For most of these tumors, imatinib is the preferred first option. It is continued until the tumor starts to grow (or the patient can't tolerate the side effects of the drug). If the tumor has started to grow again, it may respond to increasing the dose of imatinib. If the tumor continues to grow or the side effects from imatinib are severe, a switch to sunitinib may be helpful.

If the tumor shrinks enough with targeted therapy, surgery may then be an option in some cases. This might be followed by more targeted therapy if it is still effective.

If the cancer has spread to only 1 or 2 sites in the abdomen (such as the liver), the surgeon may advise removing the main tumor and trying to remove these other tumors as well. If this is the case, be sure to talk with your doctor about what the goals of treatment are (whether it is to try to cure the cancer, to help you live longer, or to prevent or reduce symptoms), as well as its possible benefits and risks. Usually this should be considered only for tumors that are slow growing or those causing local complications such as uncontrollable bleeding.

There are also newer ways to treat cancers that have spread to the liver. These treatments may include cryosurgery (freezing the tumor), radiofrequency ablation (RFA; using electric currents to heat the tumor), embolization (injecting material into large blood vessels feeding the tumor to block blood flow), or ethanol ablation (injecting concentrated alcohol into the tumor). These methods do not require surgery. The freezing probe, RFA probe, or needle is inserted through the skin and guided to the tumor by CT (computed tomography) scans or ultrasound images. The value of these treatments in patients with a GIST is not fully known because not enough studies have focused on this rare type of cancer.

Recurrent tumors

When a cancer comes back after treatment, it is called recurrent. If the cancer comes back (recurs) in or near the place it started, it is called a local recurrence. If it recurs at other sites (like the lungs or liver) it is called a distant recurrence. Treatment options for GISTs that recur after treatment depend on the location and extent of the recurrence.

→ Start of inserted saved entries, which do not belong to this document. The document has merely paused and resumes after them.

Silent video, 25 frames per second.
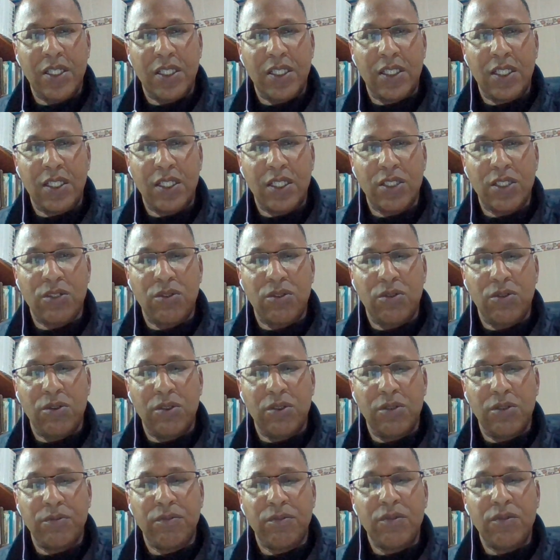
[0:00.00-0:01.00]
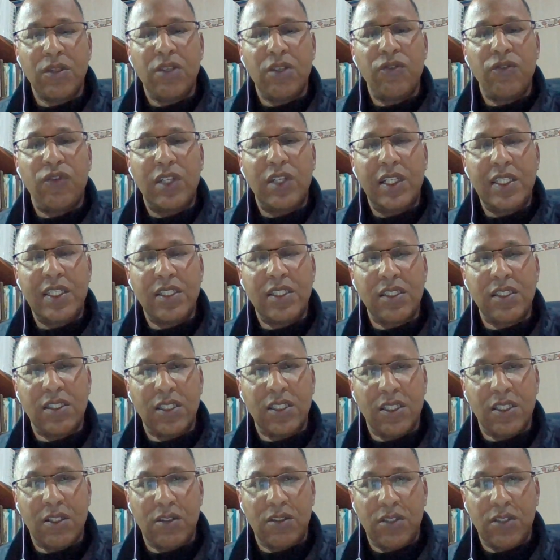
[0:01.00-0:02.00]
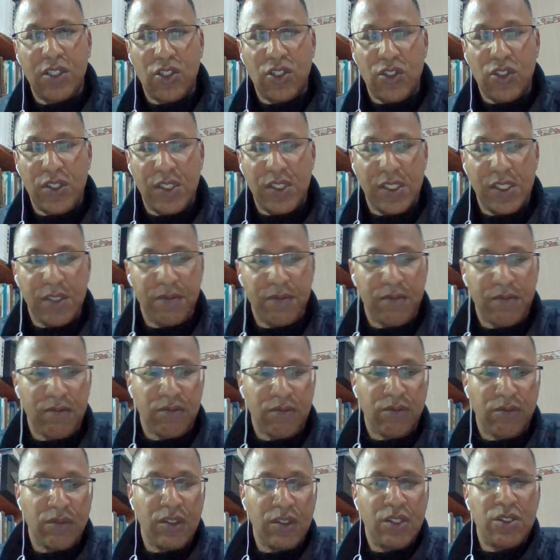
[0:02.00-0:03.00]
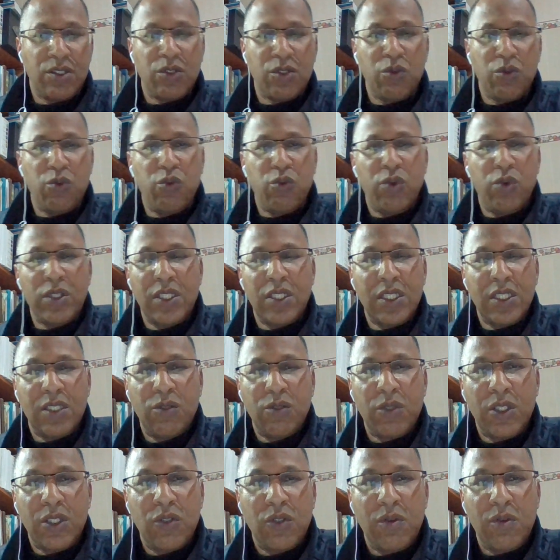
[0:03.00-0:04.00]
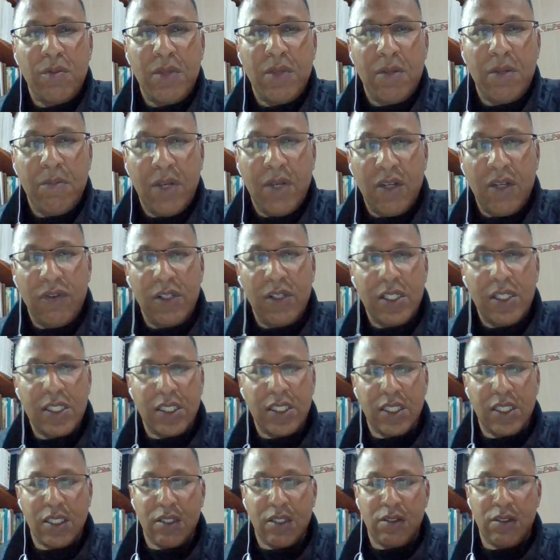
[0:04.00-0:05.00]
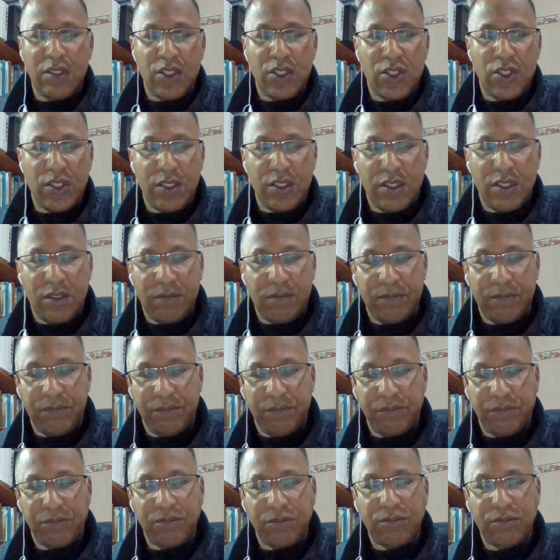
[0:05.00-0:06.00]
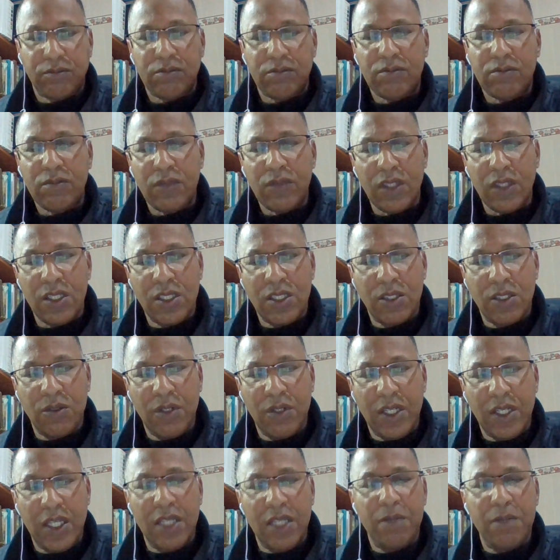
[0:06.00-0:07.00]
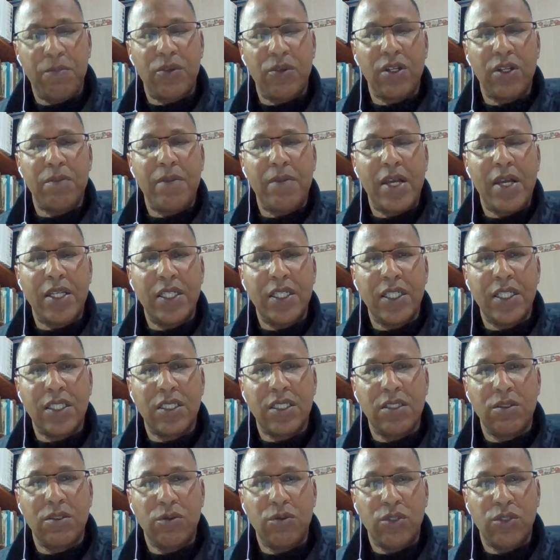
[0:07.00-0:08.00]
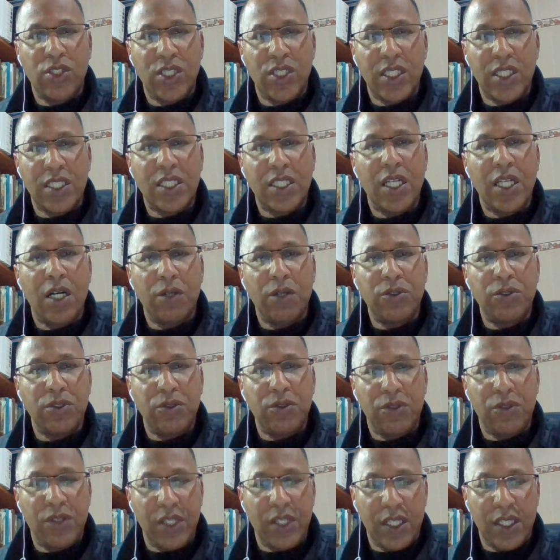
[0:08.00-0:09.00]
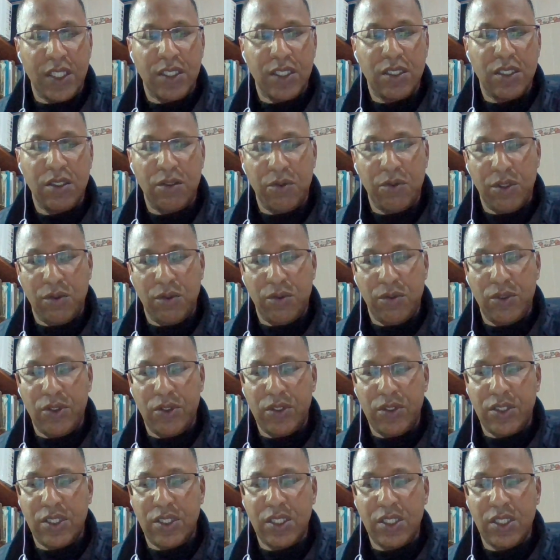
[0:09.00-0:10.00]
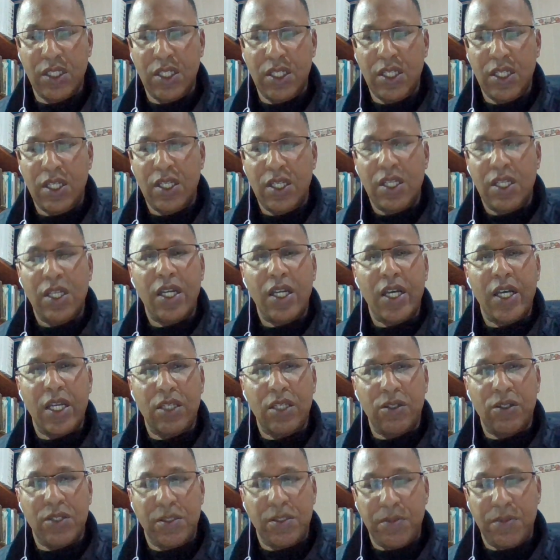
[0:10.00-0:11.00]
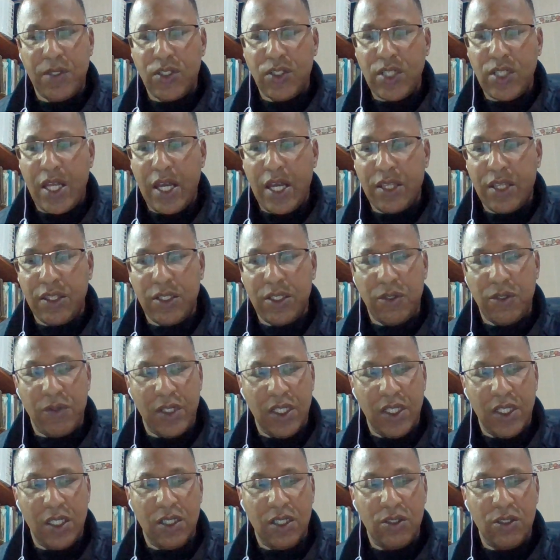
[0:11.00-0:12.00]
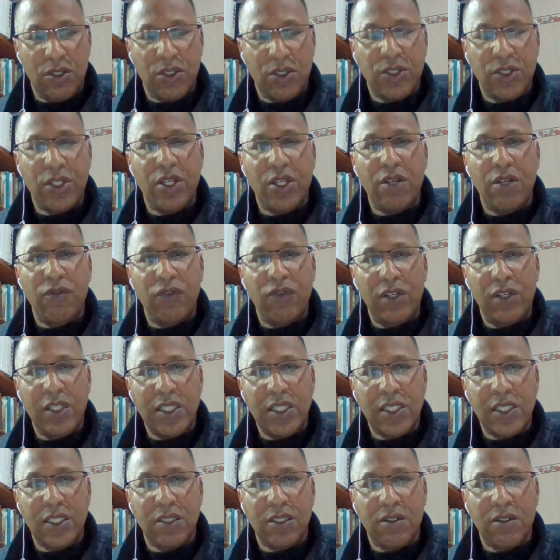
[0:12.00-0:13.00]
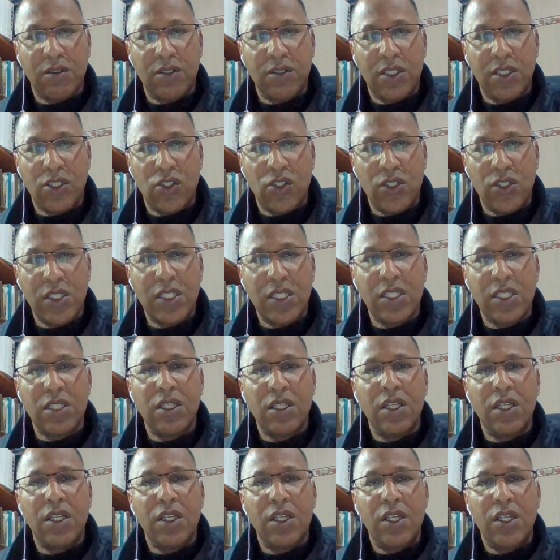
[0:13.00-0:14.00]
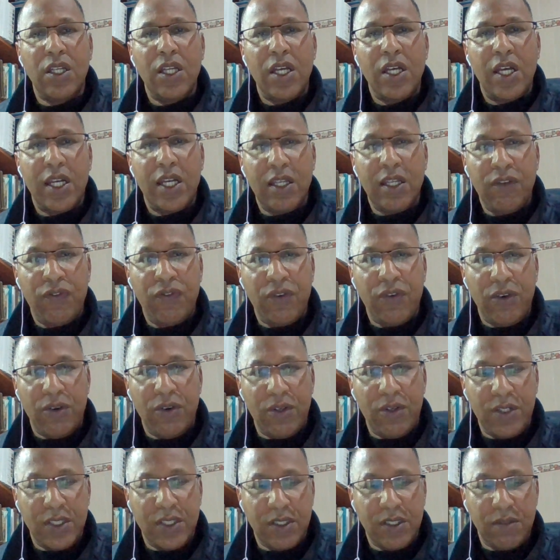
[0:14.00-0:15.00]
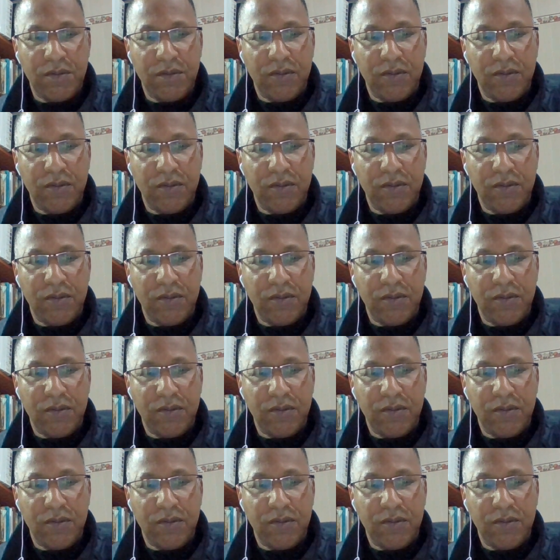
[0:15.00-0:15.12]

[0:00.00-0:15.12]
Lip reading: that is called Felicity Conditions. So what do we mean by Felicity Conditions? So in pragmatics, which is how to do things with words, and the speech act theory, the term Felicity Conditions refers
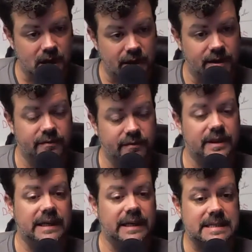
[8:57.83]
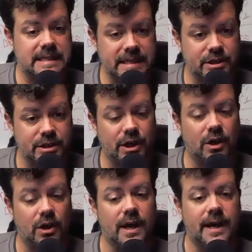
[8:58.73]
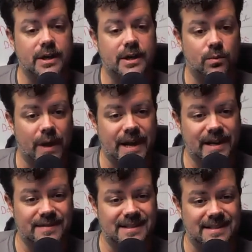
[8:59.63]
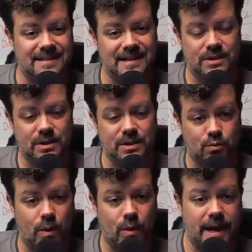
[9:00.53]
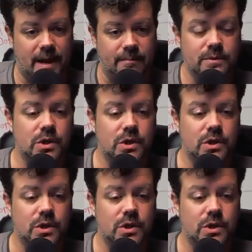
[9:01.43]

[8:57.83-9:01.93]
Right, then everything gets easier and your rate of success goes way up.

For most recurrences, treatment with imatinib probably offers the best chance to shrink any tumors, as long as it is still effective and the patient can tolerate taking it. If the starting dose of imatinib does not work, the dose can be increased. Another option is to try sunitinib.

If the cancer comes back as a single, well defined tumor, removing or destroying the tumor may be an option. Doctors are still not certain if removing GISTs that come back after treatment helps people live longer. Some studies have found that it does, but other studies disagree. You should discuss with your doctor and family the risks and benefits of this treatment.